Tech deJahn… released, duty status green.

He followed Esquival out into the passageway. She didn’t look back. Neither did he.

Late disengagement.

Suicide mission.

VII.

Specialist biofeedback is required for optimal efficiency in special operations. Incomplete or null feedback impairs biounit response and efficacy in direct relationship to the total number of discrete units under operator influence and the neural complexity of the individual unit…

—SPEC-OPS 1421.45 DARPA

VIII.

What could he do? DeJahn didn’t know. Maybe nothing. Looked around the techs’ mess. He was the only one there. Coffee, ersatz shit… it was cold. Nothing worse than cold, bitter, pseudo coffee.

Bullshit, deJahn. Lots worse things. Just scared that it might happen to you. He pushed the thought away. Finally, he stood, shook his head.

He took the longer passageway. Softboots scuffed on the deck, almost silent. Everything was muffled and damped in the station. Missed real sunlight. Missed lots of real things. Sickbay was at the end, south end, he’d heard. Who knew when you never saw the sun?

He stepped inside sickbay. Duty medtech just watched. Watched close.

Vielho lay in the second bay, in a medsack that surrounded all of his body. Only his face was exposed. His eyes were open, and his chest rose and fell.

A long moment passed, before deJahn spoke. “You’ll be all right. You did a good job.” Was that right? Who the frig knew? “Vielho… I’m here… deJahn.”

There was no response. The blank eyes did not move, did not blink.

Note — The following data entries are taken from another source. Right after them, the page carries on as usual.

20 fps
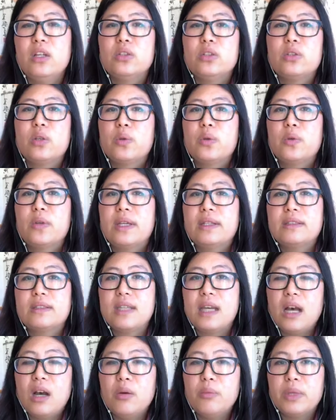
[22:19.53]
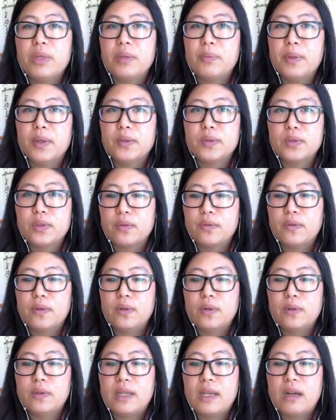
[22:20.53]
So you can tell me, post your
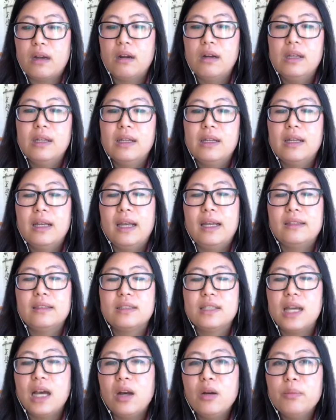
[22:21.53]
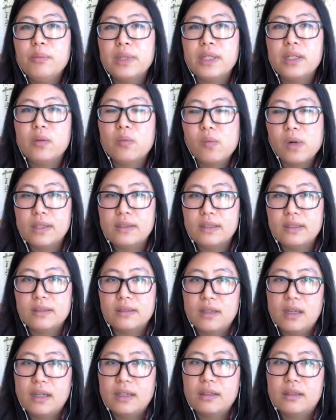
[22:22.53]
photo there, and tell me what
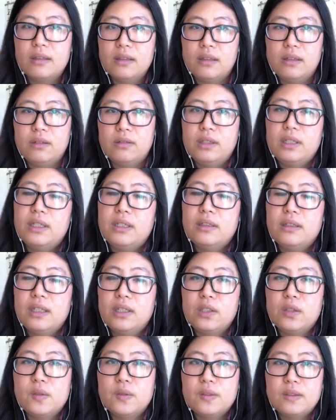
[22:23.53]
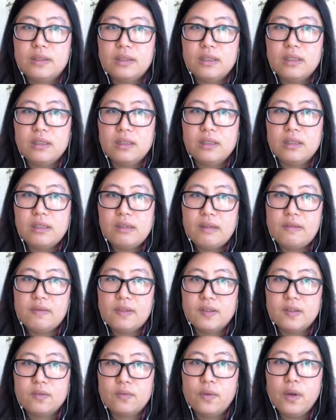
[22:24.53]
design theory that you see in
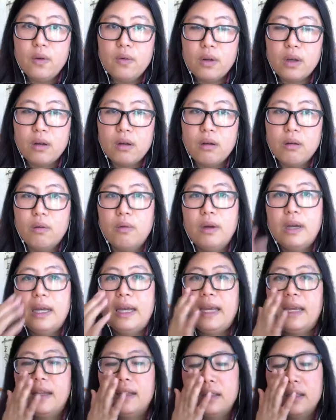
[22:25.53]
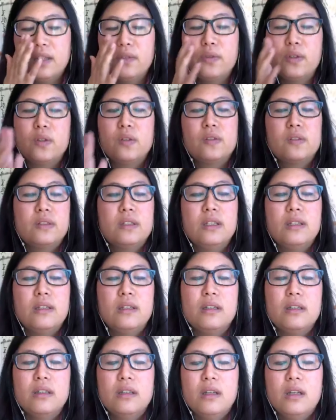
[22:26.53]
this photo. And if you
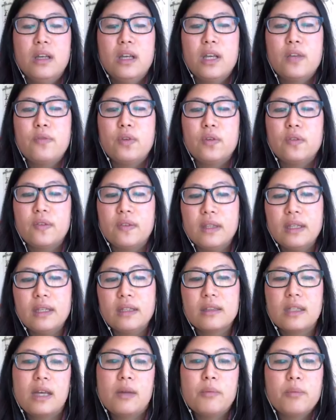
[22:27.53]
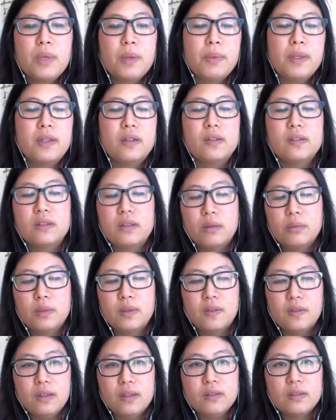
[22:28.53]
think that maybe there's some of the
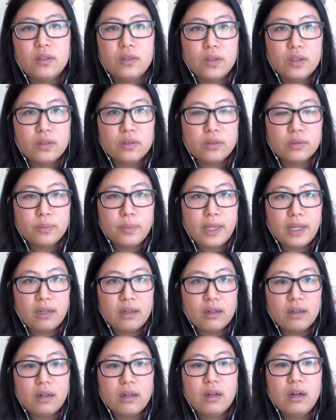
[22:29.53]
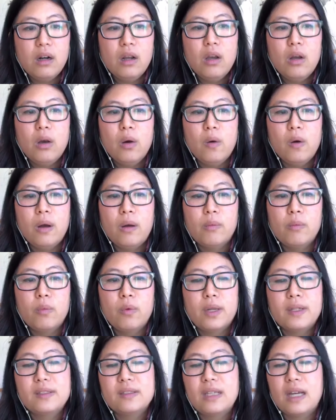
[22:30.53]
things that you can do better,
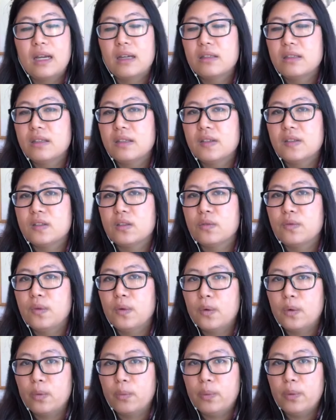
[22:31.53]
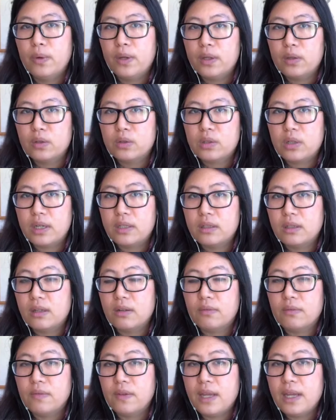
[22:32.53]
what exactly is the focal point you're trying to
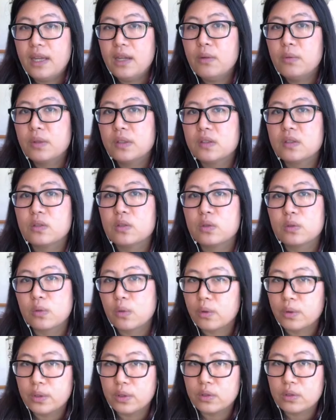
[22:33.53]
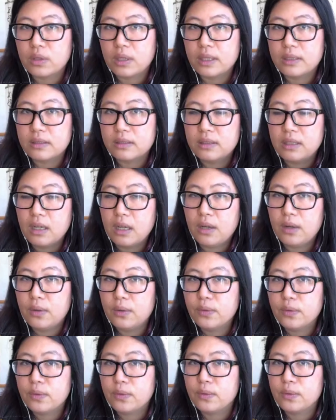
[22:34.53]
convey? What is the story you're trying to
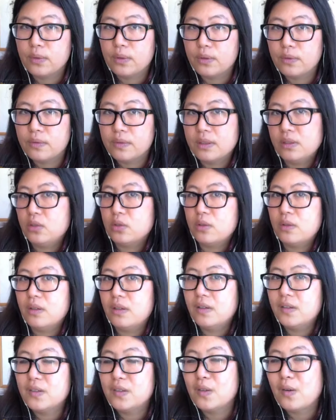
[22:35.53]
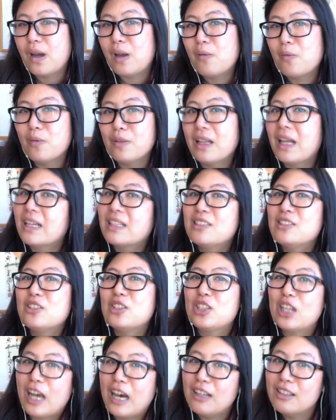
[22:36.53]
tell through your visual? So I would like to
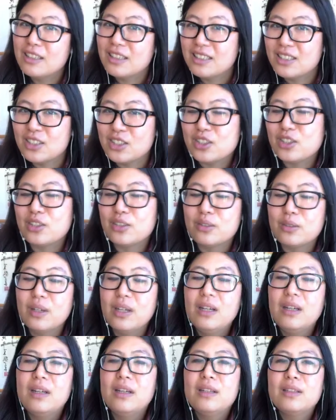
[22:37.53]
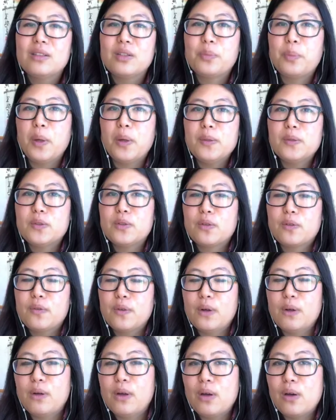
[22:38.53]
challenge you to post your
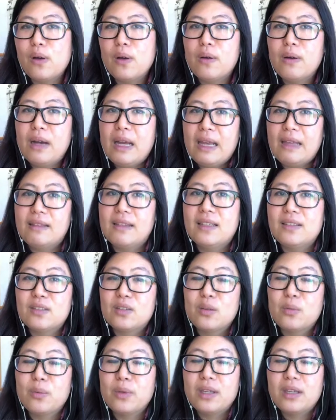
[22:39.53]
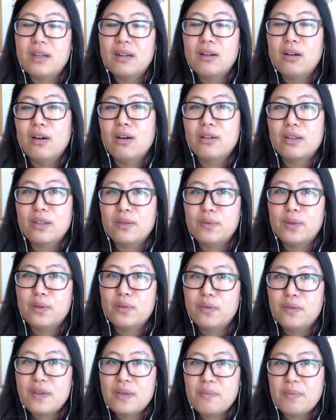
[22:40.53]
photo, and then so we can all give you
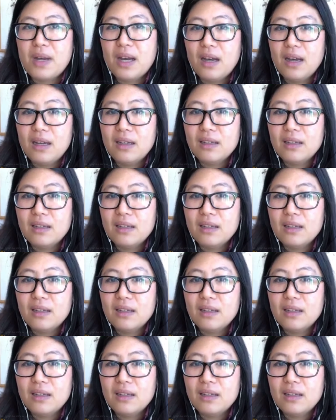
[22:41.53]
feedback.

DeJahn looked around the cubicle, located a stool. He pulled it over and sat where Vielho’s eyes could see him, if they could see.

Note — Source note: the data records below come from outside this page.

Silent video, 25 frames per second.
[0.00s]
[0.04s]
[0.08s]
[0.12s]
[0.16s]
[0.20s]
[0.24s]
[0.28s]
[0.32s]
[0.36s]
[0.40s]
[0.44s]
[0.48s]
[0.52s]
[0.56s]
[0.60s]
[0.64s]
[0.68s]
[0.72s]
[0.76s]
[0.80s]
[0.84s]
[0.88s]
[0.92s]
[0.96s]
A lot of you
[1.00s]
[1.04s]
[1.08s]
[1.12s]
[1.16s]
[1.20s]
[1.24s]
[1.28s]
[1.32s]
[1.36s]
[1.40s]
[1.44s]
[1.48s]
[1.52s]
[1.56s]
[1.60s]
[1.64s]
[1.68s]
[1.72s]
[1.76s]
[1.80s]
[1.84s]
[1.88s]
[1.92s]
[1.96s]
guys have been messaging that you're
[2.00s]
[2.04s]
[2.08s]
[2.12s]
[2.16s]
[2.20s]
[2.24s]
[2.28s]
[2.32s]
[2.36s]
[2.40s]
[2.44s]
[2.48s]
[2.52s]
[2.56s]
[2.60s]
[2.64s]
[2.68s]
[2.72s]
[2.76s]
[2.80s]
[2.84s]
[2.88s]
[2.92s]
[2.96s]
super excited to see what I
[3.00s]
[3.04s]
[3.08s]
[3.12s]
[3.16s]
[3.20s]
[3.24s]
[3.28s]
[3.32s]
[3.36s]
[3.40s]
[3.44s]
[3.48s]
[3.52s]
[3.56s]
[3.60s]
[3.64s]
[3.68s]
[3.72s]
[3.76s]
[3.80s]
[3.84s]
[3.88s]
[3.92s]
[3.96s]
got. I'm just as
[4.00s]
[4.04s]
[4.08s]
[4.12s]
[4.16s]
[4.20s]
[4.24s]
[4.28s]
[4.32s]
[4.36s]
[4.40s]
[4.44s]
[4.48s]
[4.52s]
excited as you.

Finally, after another ten minutes, the silence pressed in on him. So much that he had to say something. Anything.

‘Vielho… you know … you remind me of my brother. He’s younger. Not much, two years. He’s a teacher… some out of the way place, Escalante… he’s like you, always had something pleasant to say… That’s why I asked about the tea. He drinks tea. You know, one time, when we were moving the herd… yeah, the old man still handles sheep the old way… Casimir found one of the ewes had dropped twins late… never found their mother… he bottle- nursed ‘em until they were old enough to go with the others….” DeJahn didn’t know why he’d told that story, or the one after it.

Finally, maybe an hour, maybe two, later, he got up from the stool, and leaned over and put two fingers on Vielho’s forehead. “Hold tight…”

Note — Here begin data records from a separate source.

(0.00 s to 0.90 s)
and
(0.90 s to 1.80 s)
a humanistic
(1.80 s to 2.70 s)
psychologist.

Outside sickbay, he thought he saw Meralez in the passageway ahead, and he took the one to the left, that went back to the mess, not that he was hungry. Most times, he would have been glad to see Meralez.

Not this time.

IX.

Major Delles surveyed the techs seated at the tables in the mess. This time, more than ten chairs were empty. One would have belonged to Suares, another to Vielho… and Chihouly. Too many names for one lousy obsolete power plant.

Meralez had seated herself at one end of the single long table, with Castaneda on the other side.

DeJahn hadn’t tried to get close on the other side. He’d just taken the last seat near the bulkhead table.

“This is the big push.” Delles smiled enthusiastically. “What we have planned here will upset the Seasies’ economy for a decade or more, not to mention crippling their efforts to match us in biowar capabilities. What we’re doing is just a small part of an overall coordinated program…”

An overallcoordinated program? More like another frigged-up mess where nothing would go like planned, and a whole bunch of techs would get dis-shock or brain-fried.

“…it’s taken some time to identify the critical targets, and not all of them are obvious, but all are critical to the sectoral economy…”

Just tell us what they are, thought deJahn. Skip the enthuse shit.

“…Lumut is critical to the development of the next wave of warm-water bioconversion systems

…Targets will be the power systems, the membrane formulation complex, all comm links, and the potable water system, as well as all humint armed units…”

Turn the place into a wasteland, just like they did with Cascadia Coast… and make sure no one’s left who can explain what happened. Margot had been in Cascadia, just visiting. And deJahn had applied for spec-ops the next week.

“…all the biounits are in place and registering green…”

As if you’d tell us about those that aren’t.

“…We’ll be using the main pod for the heavies, and two and three for the aux bio-units. Here are the pod assignments.”